PERPETUAL CURATE. The incumbent of a church, chapel, or district, which is within the boundaries of a rectory or vicarage; so called from a curate assistant, whose office expires with the incumbency of the person who employs him.

PERPETUALS. Twenty ministers of the choir at Lyons, so called from being bound to perpetual service there:—like our vicars-choral.

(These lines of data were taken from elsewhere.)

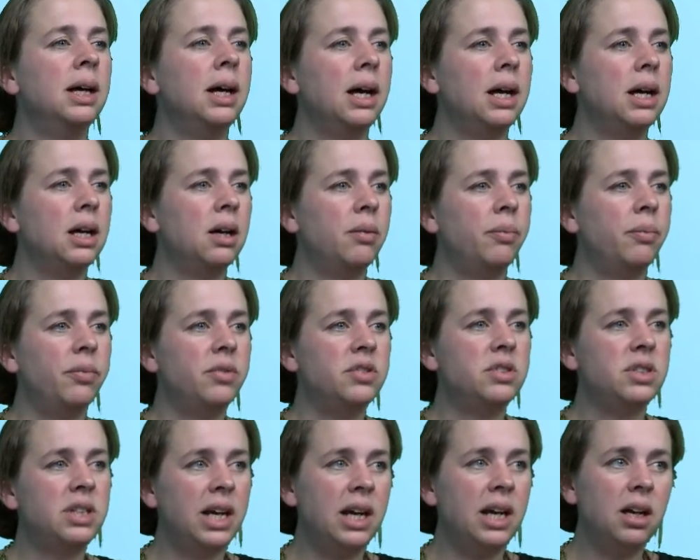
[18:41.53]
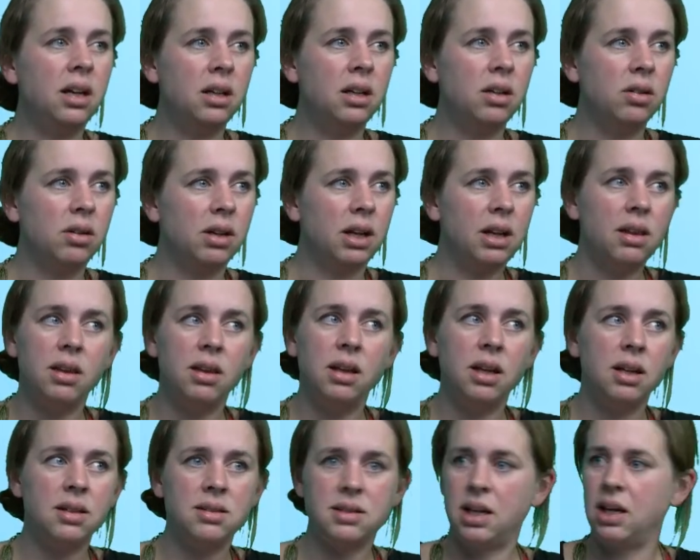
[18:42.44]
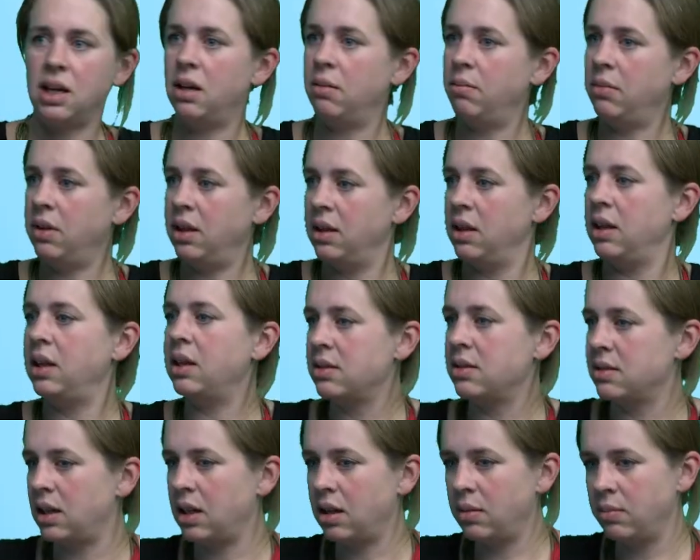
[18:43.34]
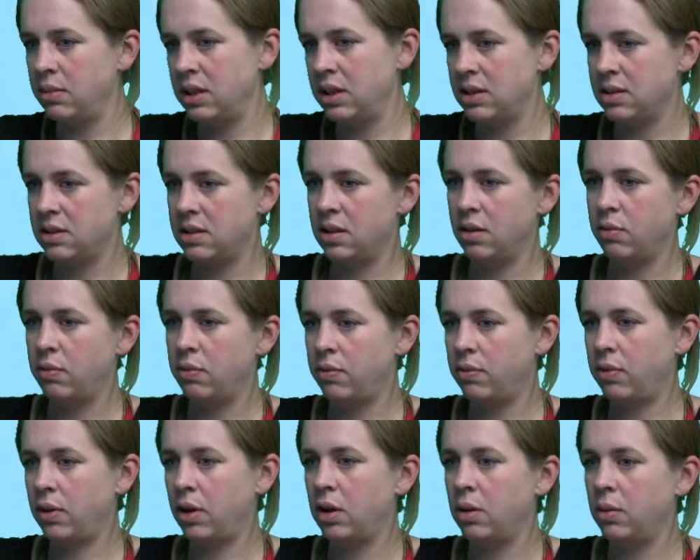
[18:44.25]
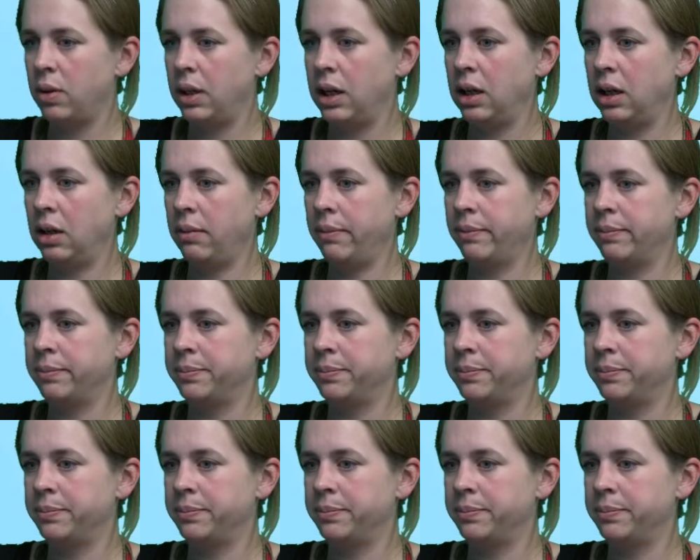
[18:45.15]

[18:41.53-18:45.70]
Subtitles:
Take a look at the exam, and the exam is the following.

PERSECUTION. The sufferings which are inflicted by the world upon the Church in all ages, the most striking of which were those which are designated in history the Ten Persecutions, and which raged from the time of Nero, A. D. 64, to the accession of Constantine, under the successive Roman emperors, Domitian, (A. D. 81–86,) Trajan, Adrian, Aurelius, Antoninus, Severus, Maximus, Decius, Valerian, Diocletian, and Maximian, under the last of whose rule the persecution raged against the Church in East and West for the space of ten years. Each of these periods swelled the list of the noble army of martyrs. Under Nero, the apostles St. Peter and St. Paul suffered. St. Clement, bishop of Rome; Simeon, bishop of Jerusalem; and Ignatius, bishop of Antioch, were put to death in the reign of Trajan. In the persecution of Aurelius, Justin Martyr, Athenagoras, Apollinaris, and Tatian presented their apologies, as did Tertullian in the next persecution under Severus (200). Nicephorus, an ecclesiastical historian, tells us that it were easier to count the sands upon the seashore than to number the martyrdoms in the persecution under Decius (249). The great St. Cyprian, bishop of Carthage, suffered under Valerian (14th of September, 258).

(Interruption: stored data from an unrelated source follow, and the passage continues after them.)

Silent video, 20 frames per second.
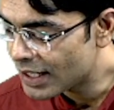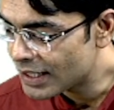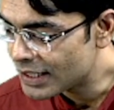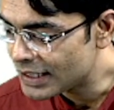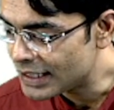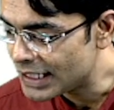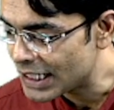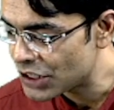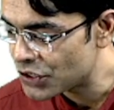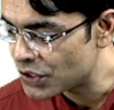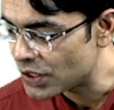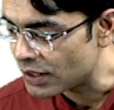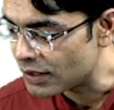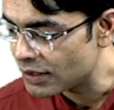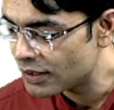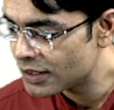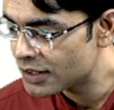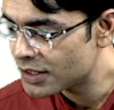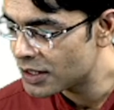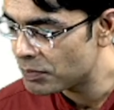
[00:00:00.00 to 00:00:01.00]
Dikshit,
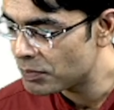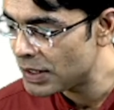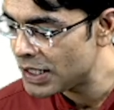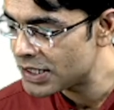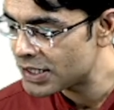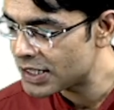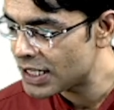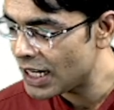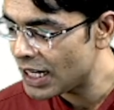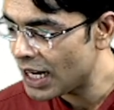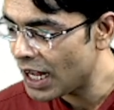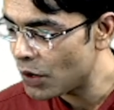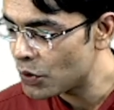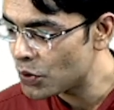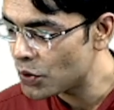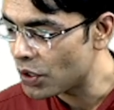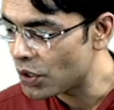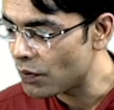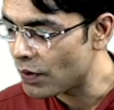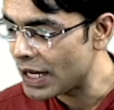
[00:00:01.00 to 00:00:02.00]
so please tell how to
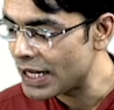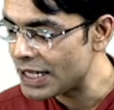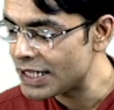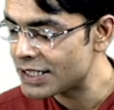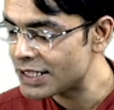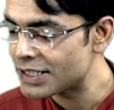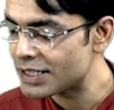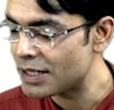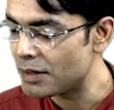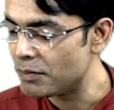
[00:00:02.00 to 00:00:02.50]
revise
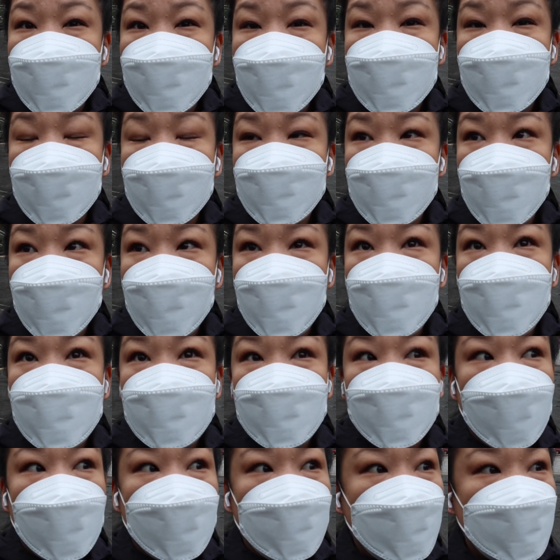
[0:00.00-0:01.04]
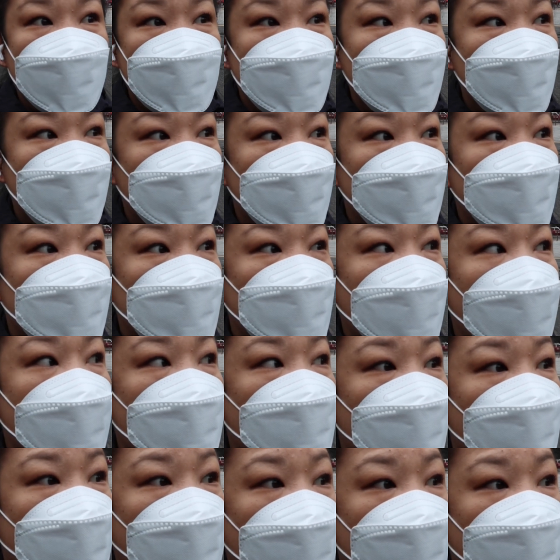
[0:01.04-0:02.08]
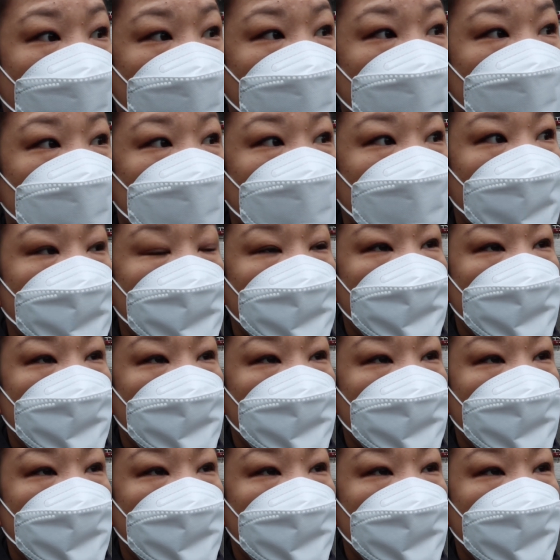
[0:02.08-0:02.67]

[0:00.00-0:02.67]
And I'll show you this one. This is just Chater Gardens.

Though the above ten are the most memorable of the persecutions of the cross of Christ, the Church has ever been opposed by the world. Thus in our country, during the Rebellion, the king and primate underwent martyrdom, while thousands of faithful men suffered the loss of all things for the name of Christ. And, even in this day, though physical persecution is forbidden by the law, moral persecution is more or less endured by every self-denying Christian, who has to bear taunts and nicknames from ungodly men.

PERSEVERANCE, FINAL. According to the Calvinistic system, the elect receive the grace of perseverance, so that when grace has once been received, they cannot finally fall from it. This follows from their view of election. But, according to the Catholic view of grace and of election, men may fall, and fall finally, from the grace they have once received. The reader is requested to refer to the article on Election; this may be considered a continuation. Since the reformed Church of England (with the primitive and Catholic) regards election as an admission into the pale of the visible Church Catholic, not a necessary and infallible admission into eternal glory, she obviously could not teach the doctrine of the assured final perseverance of every individual among the elect; but, annexing a totally different sense to the word elect itself from that which is jointly advocated by Calvin and by Arminius, she consistently pronounces that the elect, as she understands the term, may finally fall away, and thence may everlastingly perish.

To this moral possibility of final apostasy the Anglican Church, as was felt by the Calvinistic party in the conference at Hampton Court, alludes, though she does not specifically there define the matter, in her sixteenth Article.

“After we have received the Holy Ghost, we may depart from grace given and fall into sin; and, by the grace of God, we may rise again, and amend our lives.”

Here it seems to be not obscurely intimated, that the elect, even after they have received the Holy Ghost, may so depart from grace given, and may so fall into sin, that they either may, or may not, be restored by the influential grace of God.

Such, accordingly, was doubtless perceived to be the case by the Calvinistic party; for otherwise it is impossible to account for their proposed alteration of the article, which would have made it speak the language of assured personal final perseverance.

They moved King James, that, to the original words of the article, “after we have received the Holy Ghost, we may depart from grace given, and fall into sin,” might be subjoined the following explanatory addition, “yet neither totally nor finally.”